State of Ireland during the Eighteenth Century: Bantry Bay 1796

Edgar Sanderson
The British Empire in the Nineteenth Century
1898
Chapter V

Early in 1795 Lord Fitzwilliam, a distinguished Whig statesman, an avowed and warm supporter of Catholic emancipation, had arrived in Dublin as viceroy.

Many Catholic petitions were presented, asking admission to Parliament, and large numbers of Protestants were in favour of the measure.

Then the viceroy, after a reply expressing his sympathy with the Catholics, was suddenly recalled, and this step has been held to have greatly conduced to the subsequent rebellion.

The “United Irishmen”, largely composed of Presbyterians, now became a secret society, and adopted republican views, aiming at revolution, and separation from Great Britain, instead of merely the reforms which they had vainly striven to obtain.

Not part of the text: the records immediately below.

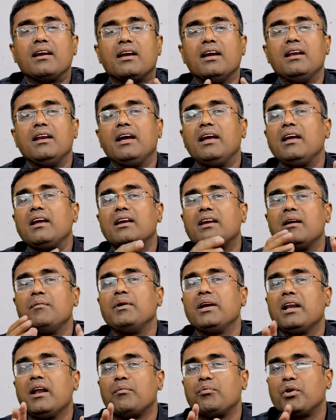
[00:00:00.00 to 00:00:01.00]
कि नहीं
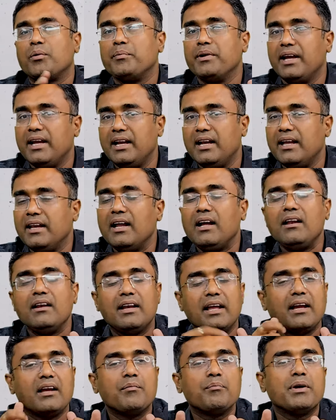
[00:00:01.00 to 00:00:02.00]
गेमिंग लैपटॉप नहीं लेना
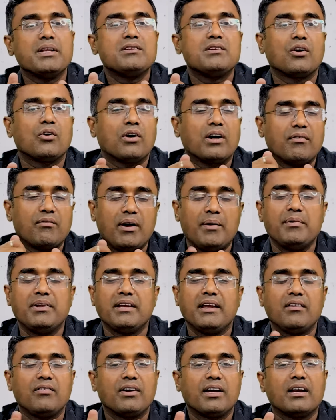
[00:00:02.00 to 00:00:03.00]
लेकिन बच्चे को अगर वेब
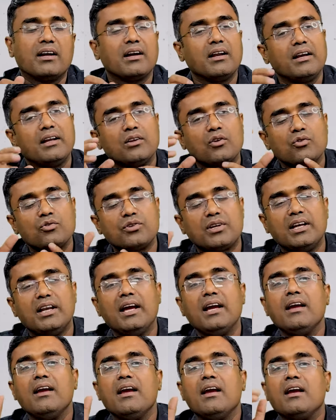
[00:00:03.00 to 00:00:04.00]
डिजाइनिंग वगैरह करनी है तो उसके
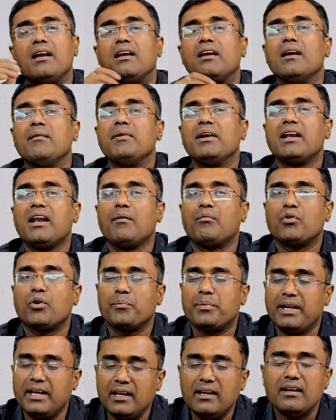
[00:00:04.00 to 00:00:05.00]
लिए गेमिंग
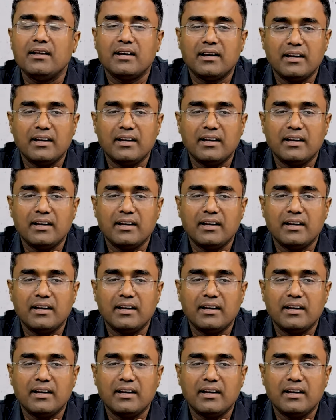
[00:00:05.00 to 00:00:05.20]
लैपटॉप ही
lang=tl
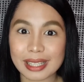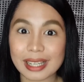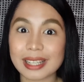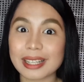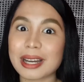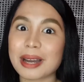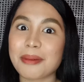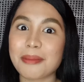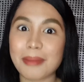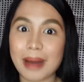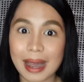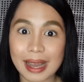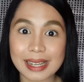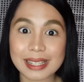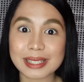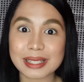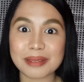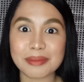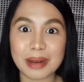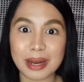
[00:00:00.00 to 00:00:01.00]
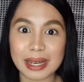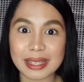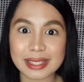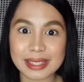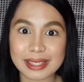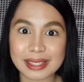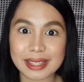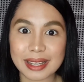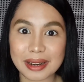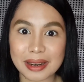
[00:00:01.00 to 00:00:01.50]
Talagang mahal siya mga
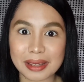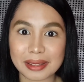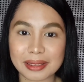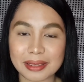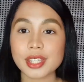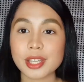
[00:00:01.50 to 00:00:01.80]
sisteret.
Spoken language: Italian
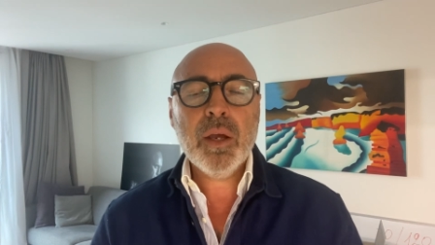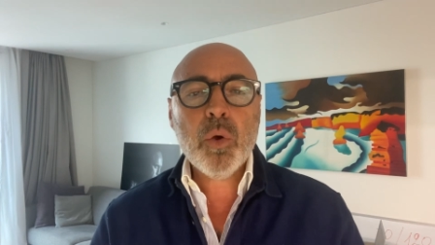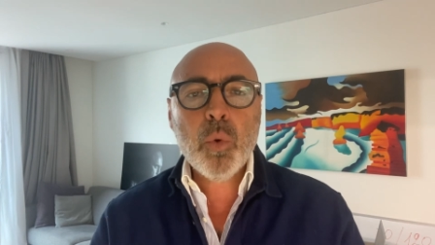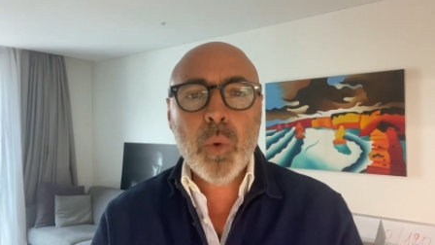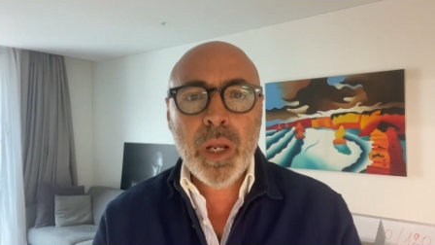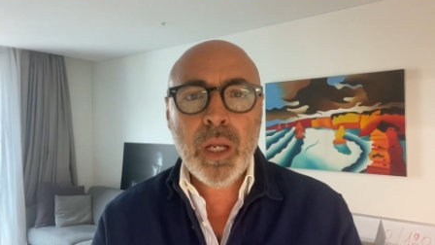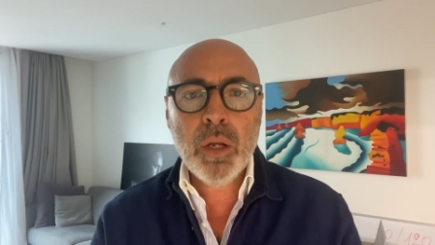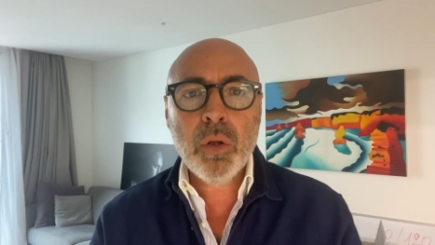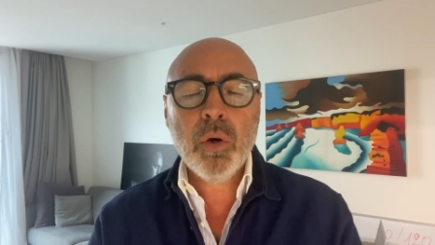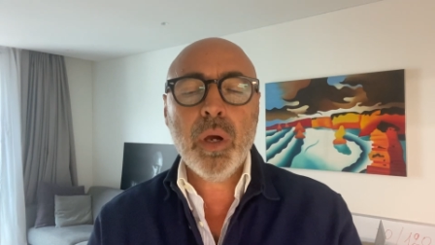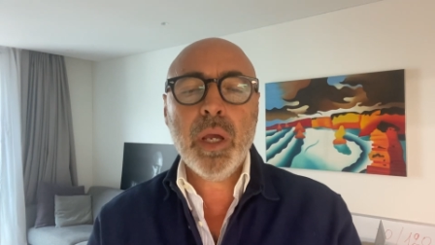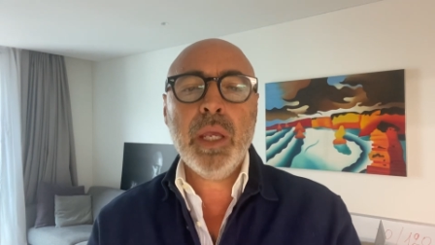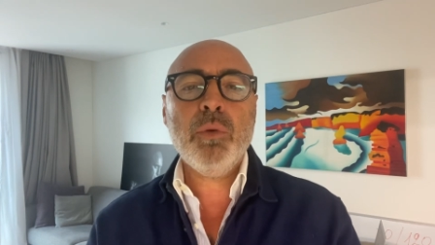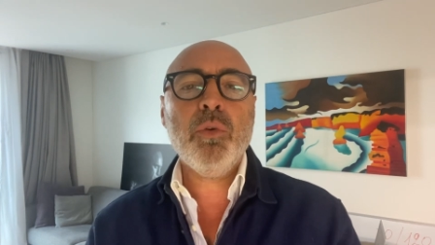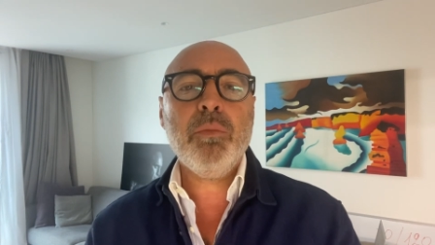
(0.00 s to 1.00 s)
Quello
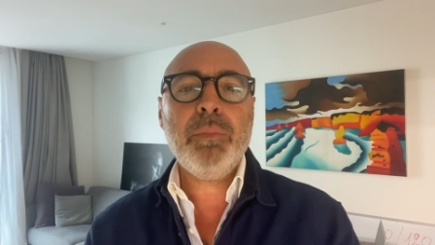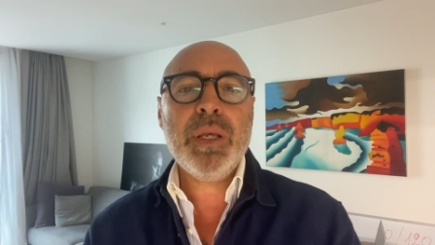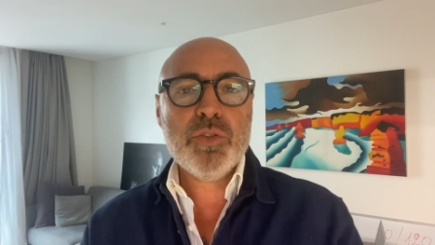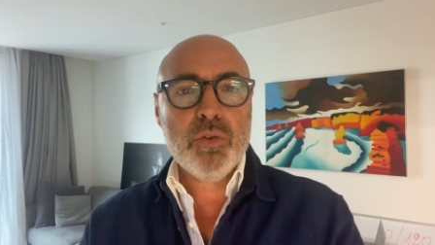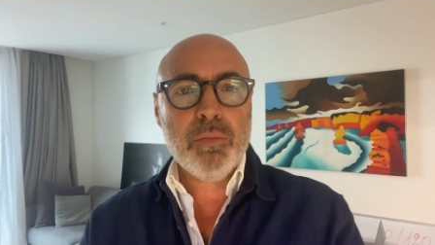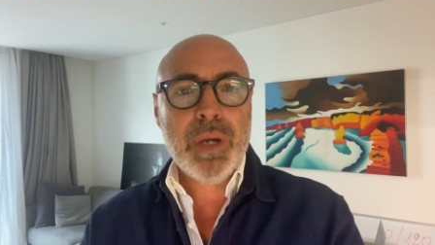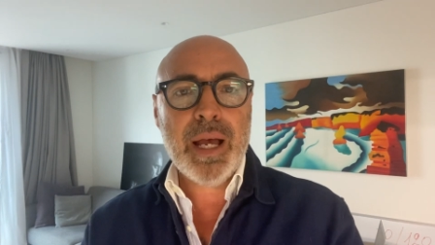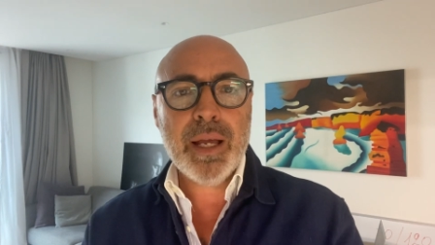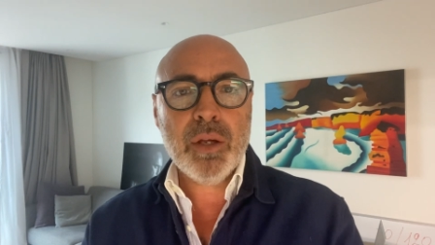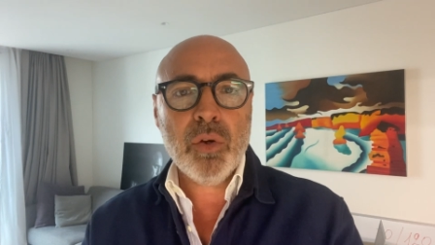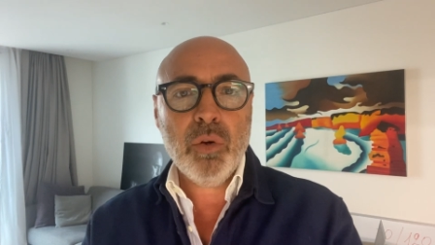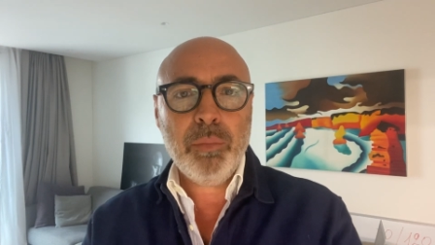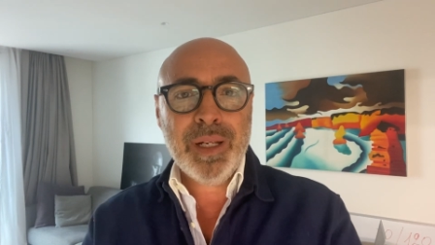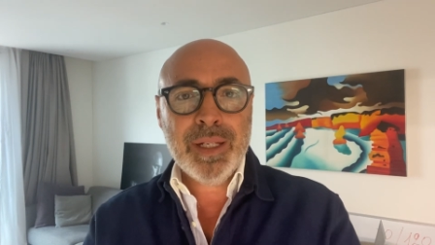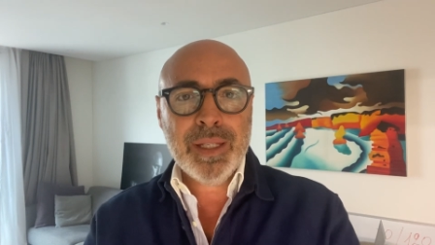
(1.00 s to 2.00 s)
è un obeso
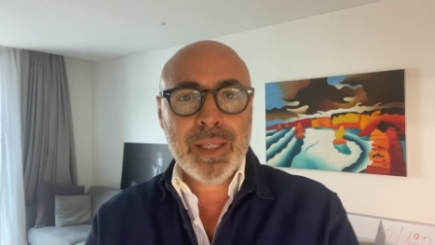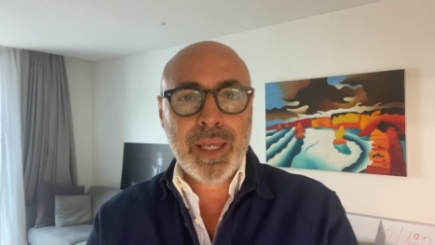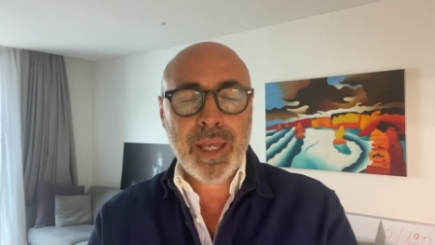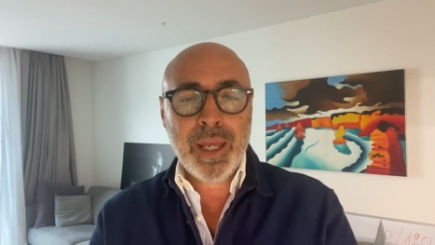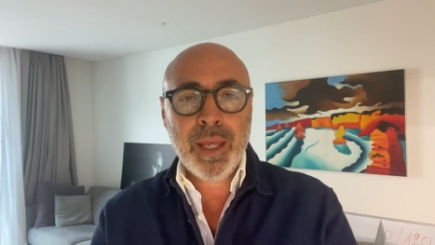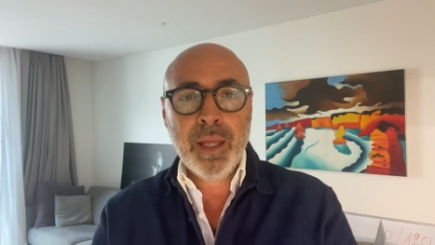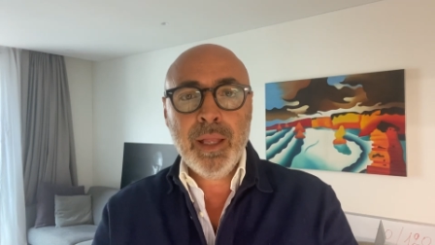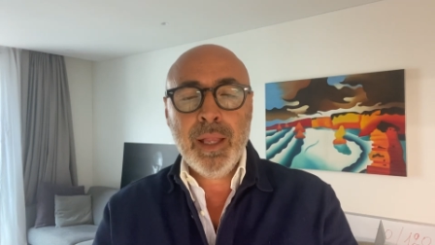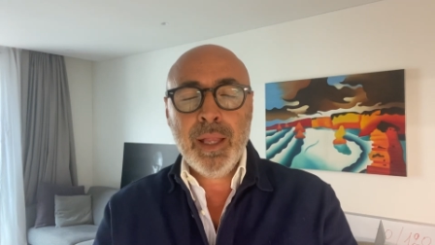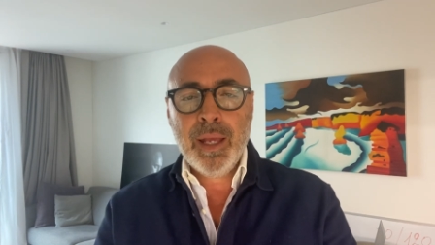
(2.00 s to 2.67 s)
magro perché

An alliance with France was sought, and the Directory sent an armament, under their famous young general, Lazare Hoche, in 1796.

The hostile fleet was dispersed by a storm, and the enterprise was abandoned.

Excessive punishment followed this failure in Irish rebellion.

The Catholics in Ulster had already been driven by thousands from their homes, and Lord Gosford, the governor of Armagh, declared that “neither age nor sex, nor even acknowledged innocence of any misconduct, is sufficient to excite mercy, much less to afford protection. The only crime with which the objects of this ruthless persecution are charged is simply a profession of the Roman Catholic religion”.

Before the attempted French invasion, the Irish parliament had passed two Coercion Acts, giving large powers of arrest to magistrates on mere suspicion.

The Habeas Corpus Act was suspended; martial law was proclaimed; and the country was placed in a state of siege.

After the failure of Hoche's expedition the Irish Catholics were delivered over to the tender mercies of the “Orange” yeomanry and of militia regiments from England.

The grossest outrages were rife, including methods of torture called “half-hanging”, “pitch-capping”, and “picketing”.

“Half-hanging” consisted in stringing up the victim, cutting him down, and allowing him to struggle back to life again.

“Pitch-capping” meant the pouring of hot pitch on the head, allowing it to cool, and then roughly tearing off the “cap” thus formed, bringing with it the hair and portions of the scalp.

The fearful device of “picketing” placed the bare soles of the tortured man on pegs driven into the ground, with their pointed ends uppermost. His whole weight was thus supported on a most sensitive part, and exquisite pain was caused.

The gallant Scottish soldier, Sir Ralph Abercrombie, was appointed to the command of the army in Ireland in December, 1796, and in one of his letters he declares that “here (in Ireland) every crime, every cruelty that could be committed by Cossacks or Calmucks has been committed by the troops”.

He issued a general order, severely rebuking the “licentiousness which must render the troops formidable to every one but the enemy”, and he stoutly refused to withdraw this order at the request of the viceroy, Lord Camden.

Within four months he resigned his command to General Lake, being unable to check excesses, and resolved not to play the part of an executioner.